In the present study, the predictive value for 4EBP1 was especially evident in the ER/PgR-expressing subgroup. In addition, the prognostic significance of 4EBP1 was most prominent in combination with PgR expression, suggesting a possible cross-talk between 4EBP1 and nuclear receptors. The role of progesterone signalling in breast cancer remains controversial. In general, circulating progesterone is considered a risk factor for breast cancer development by promoting cellular proliferation. However, in primary breast cancer, PgR expression is associated with differentiated, less aggressive tumours and a favourable prognosis [48]. Upregulation of the insulin-like growth factor/PI3K/AKT/mTOR pathway is one suggested mechanism behind PgR downregulation in breast cancer, despite a functional ER. In agreement, our study showed an inverse association between S6K2/4EBP1 and PgR mRNA levels, in the three available cohorts. Furthermore, the gene encoding PgR is located at the proximal part of the 11q chromosomal arm, which is commonly deleted in 11q13/8p12 amplified tumours [11]. However, 4EBP1 was recently described as a possible target gene for PgR [49], suggesting the presence of a negative feedback loop downregulating PgR after growth factor pathway stimulation. The function of PgR can be regulated by receptor phosphorylation at multiple sites, through growth factor receptor signalling pathways, and a subpopulation of cytoplasmic PgR has also been shown able to activate kinase cascades, including PI3K/AKT [48]. It is tempting to speculate that a coordinated expression of PgR and cytoplasmic growth signalling factors including S6K2/4EBP1 may facilitate the proliferative and oncogenic role of PgR, promoting tumour progression and therapy resistance. In addition, PgR may in the long run be downregulated through PI3K/AKT/mTOR pathway stimulation and subsequent aberrant ER signalling, leading to acquired endocrine resistance among patients with initially ER/PgR-positive breast cancers.

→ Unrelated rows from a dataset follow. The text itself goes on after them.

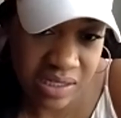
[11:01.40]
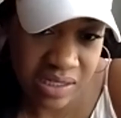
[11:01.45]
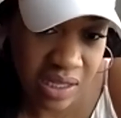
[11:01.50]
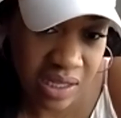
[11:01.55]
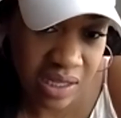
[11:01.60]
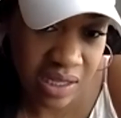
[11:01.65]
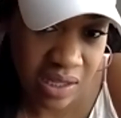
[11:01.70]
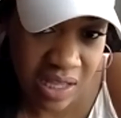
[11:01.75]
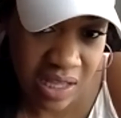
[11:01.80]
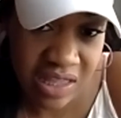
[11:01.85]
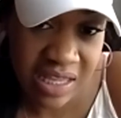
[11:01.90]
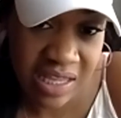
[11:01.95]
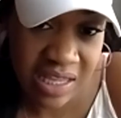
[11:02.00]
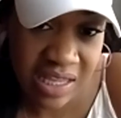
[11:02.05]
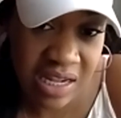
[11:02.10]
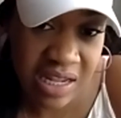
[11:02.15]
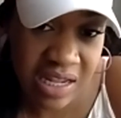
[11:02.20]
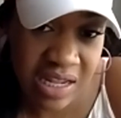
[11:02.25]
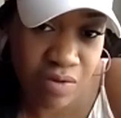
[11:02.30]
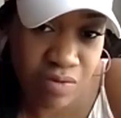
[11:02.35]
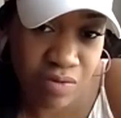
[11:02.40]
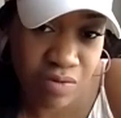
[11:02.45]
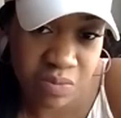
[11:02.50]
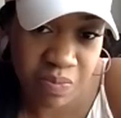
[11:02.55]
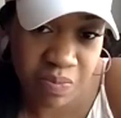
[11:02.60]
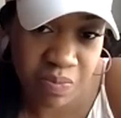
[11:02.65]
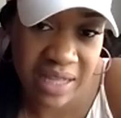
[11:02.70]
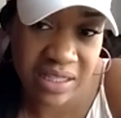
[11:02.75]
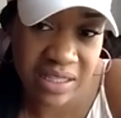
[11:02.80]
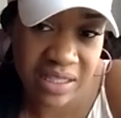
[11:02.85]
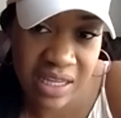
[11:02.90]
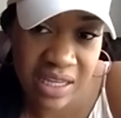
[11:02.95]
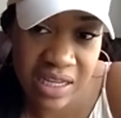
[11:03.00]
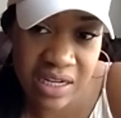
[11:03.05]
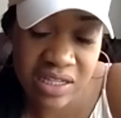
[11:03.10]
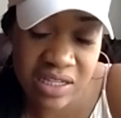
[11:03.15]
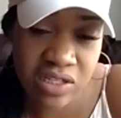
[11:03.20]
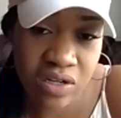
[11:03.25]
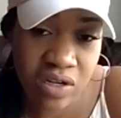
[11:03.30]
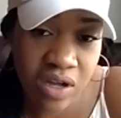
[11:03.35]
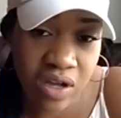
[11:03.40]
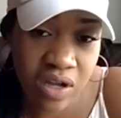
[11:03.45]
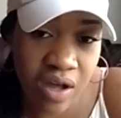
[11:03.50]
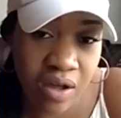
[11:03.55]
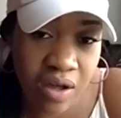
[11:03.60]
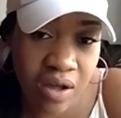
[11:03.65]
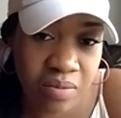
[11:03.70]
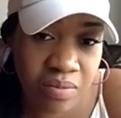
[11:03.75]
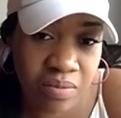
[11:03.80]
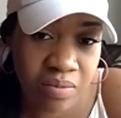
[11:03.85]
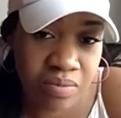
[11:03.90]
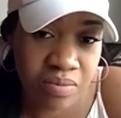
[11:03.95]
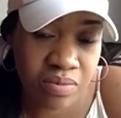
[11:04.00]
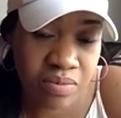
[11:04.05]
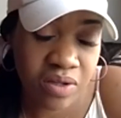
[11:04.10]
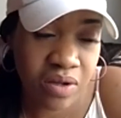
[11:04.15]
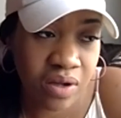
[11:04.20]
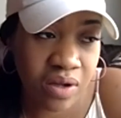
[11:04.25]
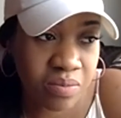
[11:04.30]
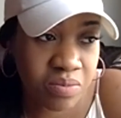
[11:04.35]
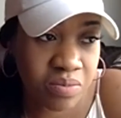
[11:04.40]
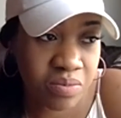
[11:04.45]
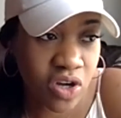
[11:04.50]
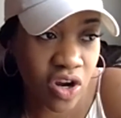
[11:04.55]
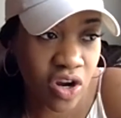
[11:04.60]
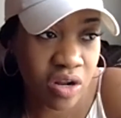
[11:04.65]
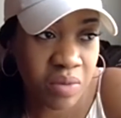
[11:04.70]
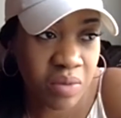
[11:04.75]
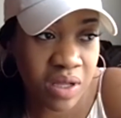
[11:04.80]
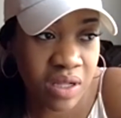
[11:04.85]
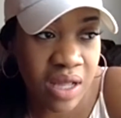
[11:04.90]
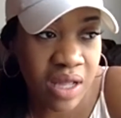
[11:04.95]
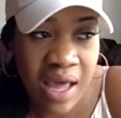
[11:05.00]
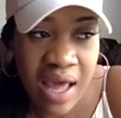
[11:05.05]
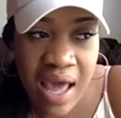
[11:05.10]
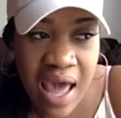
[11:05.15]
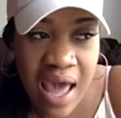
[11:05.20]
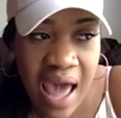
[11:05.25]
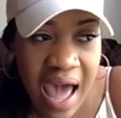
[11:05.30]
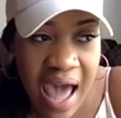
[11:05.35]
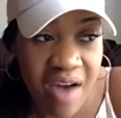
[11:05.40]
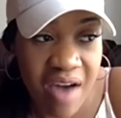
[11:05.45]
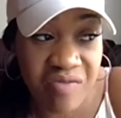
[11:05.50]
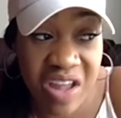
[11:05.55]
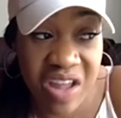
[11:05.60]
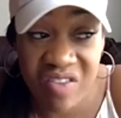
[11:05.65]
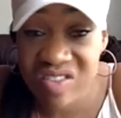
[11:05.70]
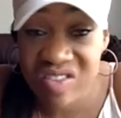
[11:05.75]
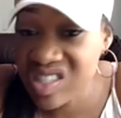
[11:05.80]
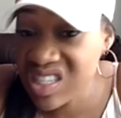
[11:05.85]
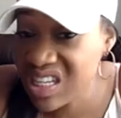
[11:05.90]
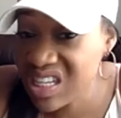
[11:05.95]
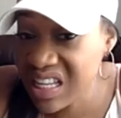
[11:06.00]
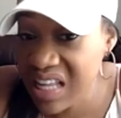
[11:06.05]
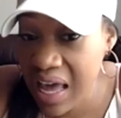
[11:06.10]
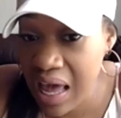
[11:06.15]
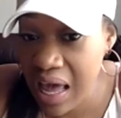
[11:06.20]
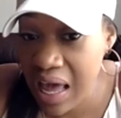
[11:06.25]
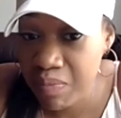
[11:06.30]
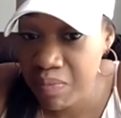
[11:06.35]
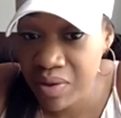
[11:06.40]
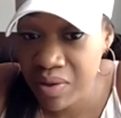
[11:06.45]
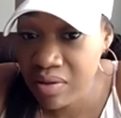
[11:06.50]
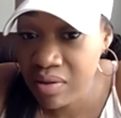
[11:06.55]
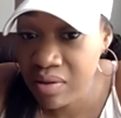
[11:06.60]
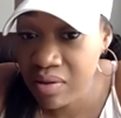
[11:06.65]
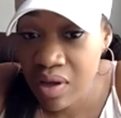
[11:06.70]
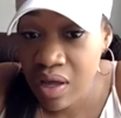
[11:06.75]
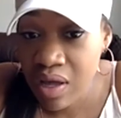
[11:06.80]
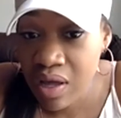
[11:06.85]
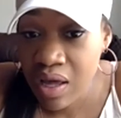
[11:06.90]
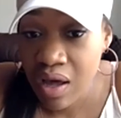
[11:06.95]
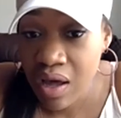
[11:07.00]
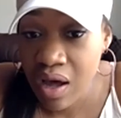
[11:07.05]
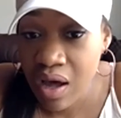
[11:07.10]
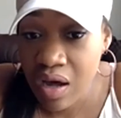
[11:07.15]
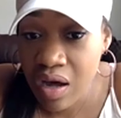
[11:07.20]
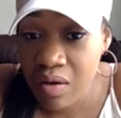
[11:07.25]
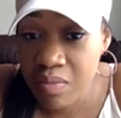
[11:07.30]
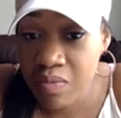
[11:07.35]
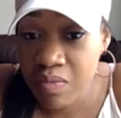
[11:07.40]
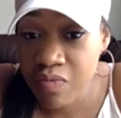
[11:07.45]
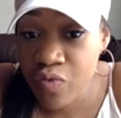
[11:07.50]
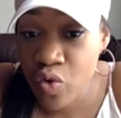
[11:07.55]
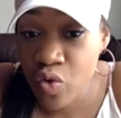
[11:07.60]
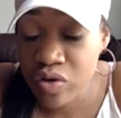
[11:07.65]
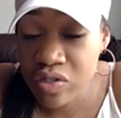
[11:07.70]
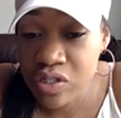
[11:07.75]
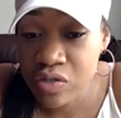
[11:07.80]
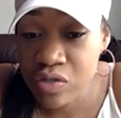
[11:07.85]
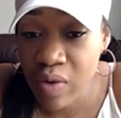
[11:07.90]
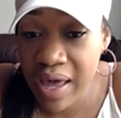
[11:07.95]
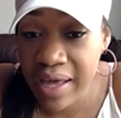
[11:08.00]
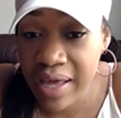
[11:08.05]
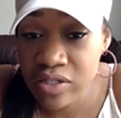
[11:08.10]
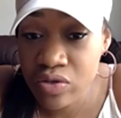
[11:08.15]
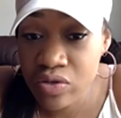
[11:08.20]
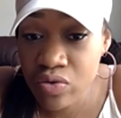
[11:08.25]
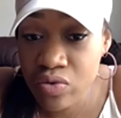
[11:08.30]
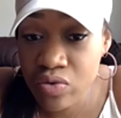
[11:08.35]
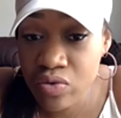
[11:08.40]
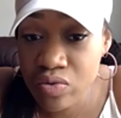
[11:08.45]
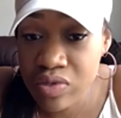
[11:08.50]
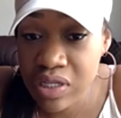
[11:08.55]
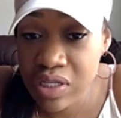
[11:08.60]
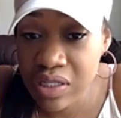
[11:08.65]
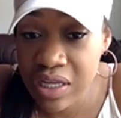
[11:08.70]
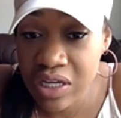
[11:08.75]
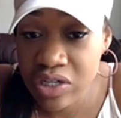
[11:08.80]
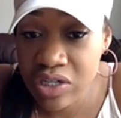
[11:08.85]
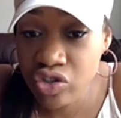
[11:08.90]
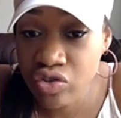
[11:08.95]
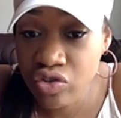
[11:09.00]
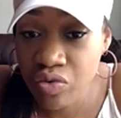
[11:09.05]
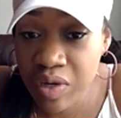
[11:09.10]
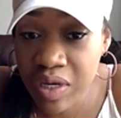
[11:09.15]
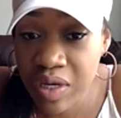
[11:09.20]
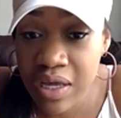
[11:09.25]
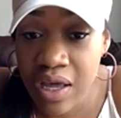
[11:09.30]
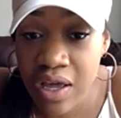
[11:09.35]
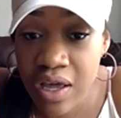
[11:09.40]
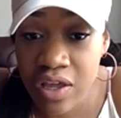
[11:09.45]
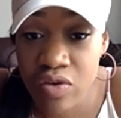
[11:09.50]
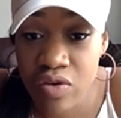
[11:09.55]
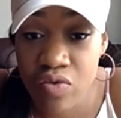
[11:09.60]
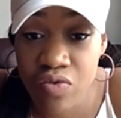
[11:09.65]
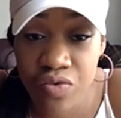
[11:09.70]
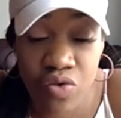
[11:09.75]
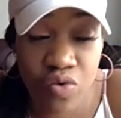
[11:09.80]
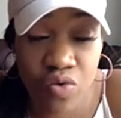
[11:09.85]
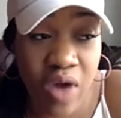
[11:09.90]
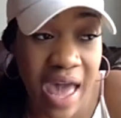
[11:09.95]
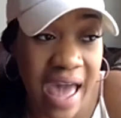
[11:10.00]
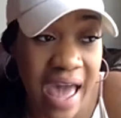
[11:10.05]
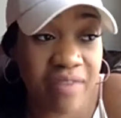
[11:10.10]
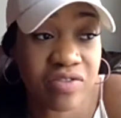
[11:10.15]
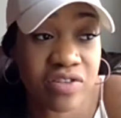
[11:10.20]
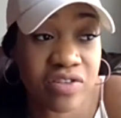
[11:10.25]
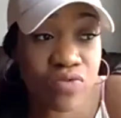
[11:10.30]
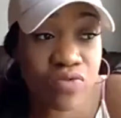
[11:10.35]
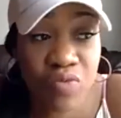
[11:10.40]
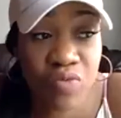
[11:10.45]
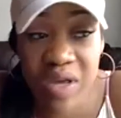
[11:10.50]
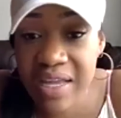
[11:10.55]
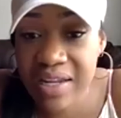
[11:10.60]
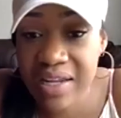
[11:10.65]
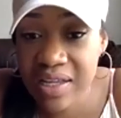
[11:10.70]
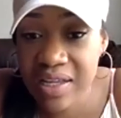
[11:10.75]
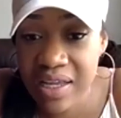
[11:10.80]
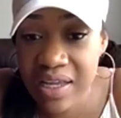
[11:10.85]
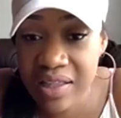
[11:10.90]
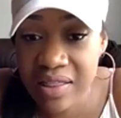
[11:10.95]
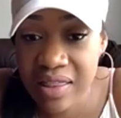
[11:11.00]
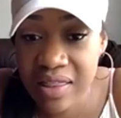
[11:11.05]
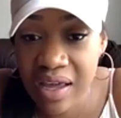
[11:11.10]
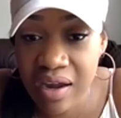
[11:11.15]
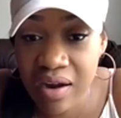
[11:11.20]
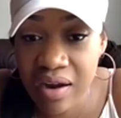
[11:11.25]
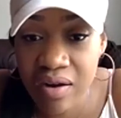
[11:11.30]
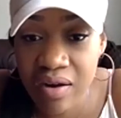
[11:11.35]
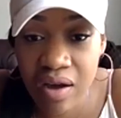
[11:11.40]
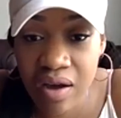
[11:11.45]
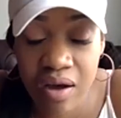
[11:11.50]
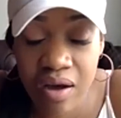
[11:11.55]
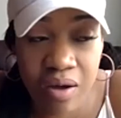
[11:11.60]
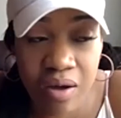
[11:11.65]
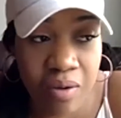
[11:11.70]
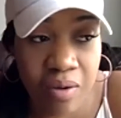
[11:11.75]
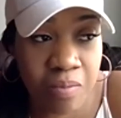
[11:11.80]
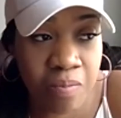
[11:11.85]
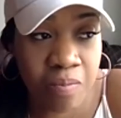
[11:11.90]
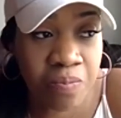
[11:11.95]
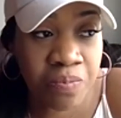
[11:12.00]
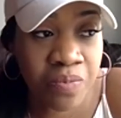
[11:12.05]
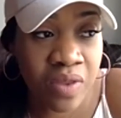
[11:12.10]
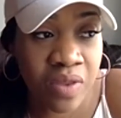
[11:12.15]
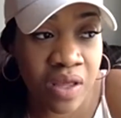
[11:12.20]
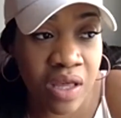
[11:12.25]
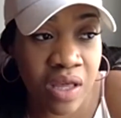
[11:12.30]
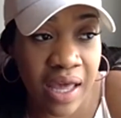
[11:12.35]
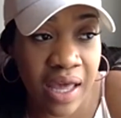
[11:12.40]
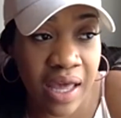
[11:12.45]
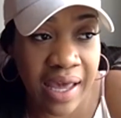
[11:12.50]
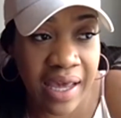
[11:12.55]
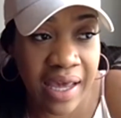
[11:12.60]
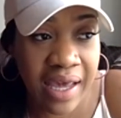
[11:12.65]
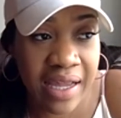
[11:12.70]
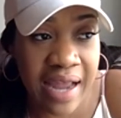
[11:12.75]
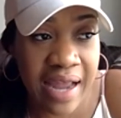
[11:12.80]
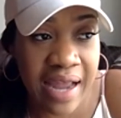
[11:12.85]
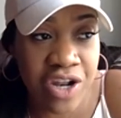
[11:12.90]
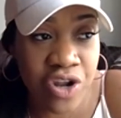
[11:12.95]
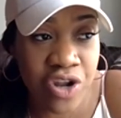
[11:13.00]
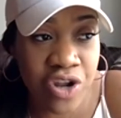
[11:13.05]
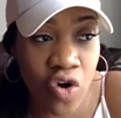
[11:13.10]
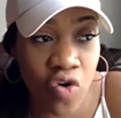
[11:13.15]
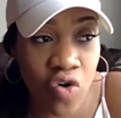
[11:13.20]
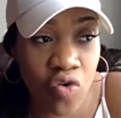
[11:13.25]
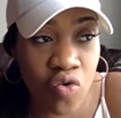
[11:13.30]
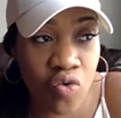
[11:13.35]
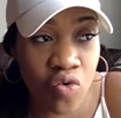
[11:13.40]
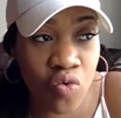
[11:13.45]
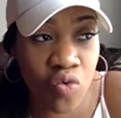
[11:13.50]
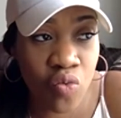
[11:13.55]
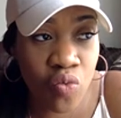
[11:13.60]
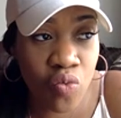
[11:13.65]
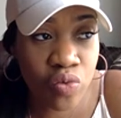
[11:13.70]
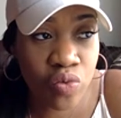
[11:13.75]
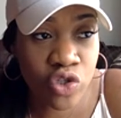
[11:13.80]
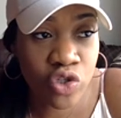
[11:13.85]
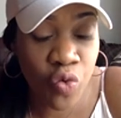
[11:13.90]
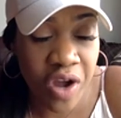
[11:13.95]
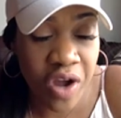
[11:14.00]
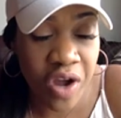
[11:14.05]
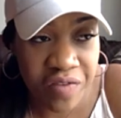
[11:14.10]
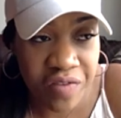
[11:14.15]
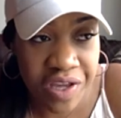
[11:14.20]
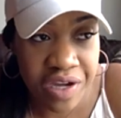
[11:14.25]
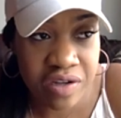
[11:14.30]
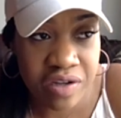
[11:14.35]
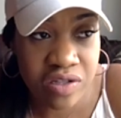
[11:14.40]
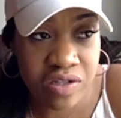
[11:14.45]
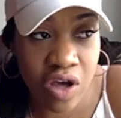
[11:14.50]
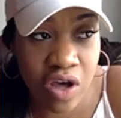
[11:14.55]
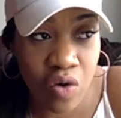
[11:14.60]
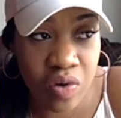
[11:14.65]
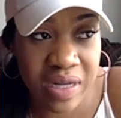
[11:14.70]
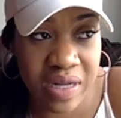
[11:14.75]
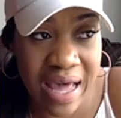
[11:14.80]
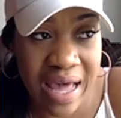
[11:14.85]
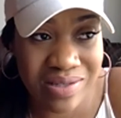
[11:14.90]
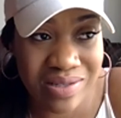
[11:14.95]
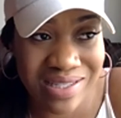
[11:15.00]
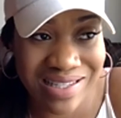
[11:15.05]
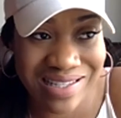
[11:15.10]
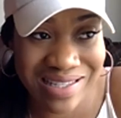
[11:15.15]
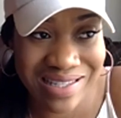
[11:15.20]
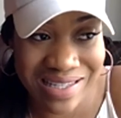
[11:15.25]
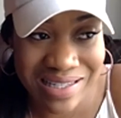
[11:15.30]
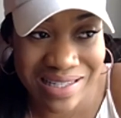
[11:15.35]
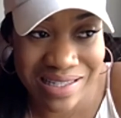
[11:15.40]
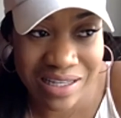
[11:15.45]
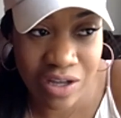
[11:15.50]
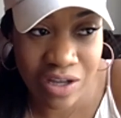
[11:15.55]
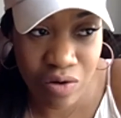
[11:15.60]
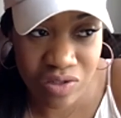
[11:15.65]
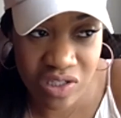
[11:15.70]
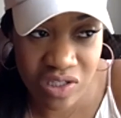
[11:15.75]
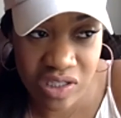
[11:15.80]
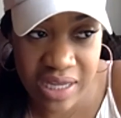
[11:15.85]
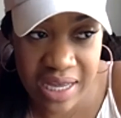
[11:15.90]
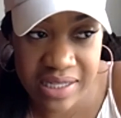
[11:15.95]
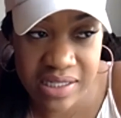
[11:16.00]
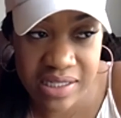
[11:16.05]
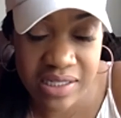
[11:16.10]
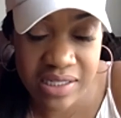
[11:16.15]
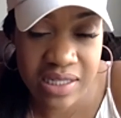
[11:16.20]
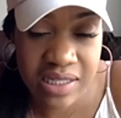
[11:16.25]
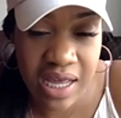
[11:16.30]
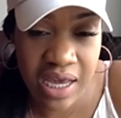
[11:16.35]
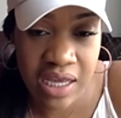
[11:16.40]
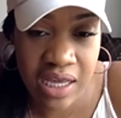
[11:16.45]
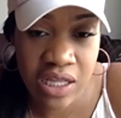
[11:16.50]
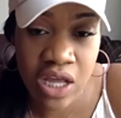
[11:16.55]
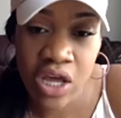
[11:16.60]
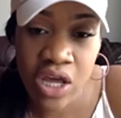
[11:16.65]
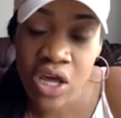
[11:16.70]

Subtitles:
and getting that respect and getting to the tournament. I've never seen it happen for the SWAC schools in history. You have to win to get there. And I know 12 years ago when I was an assistant coach at Jackson State,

Inhibitors of mTOR signalling may have a clinical potential in the management of several malignancies, not least as a complement to ER-targeted therapies in breast cancer. However, the complexity of mTOR signalling is far from unravelled. This study evaluates the clinical value of mTOR effectors in breast cancer. We show that 4EBP1 mRNA expression is correlated with S6K2 mRNA and that high S6K2 and/or 4EBP1 is associated with a poor outcome, in four different cohorts of breast cancer. In addition, high cytoplasmic 4EBP1 protein levels predicted a poor prognosis and a decreased benefit from tamoxifen in a large randomised cohort. In summary, suggested pathways of 4EBP1 are illustrated in Additional file 1: Figure S7. Altogether, we propose the mTOR effectors 4EBP1 and S6K2 as new potential clinical markers in breast cancer.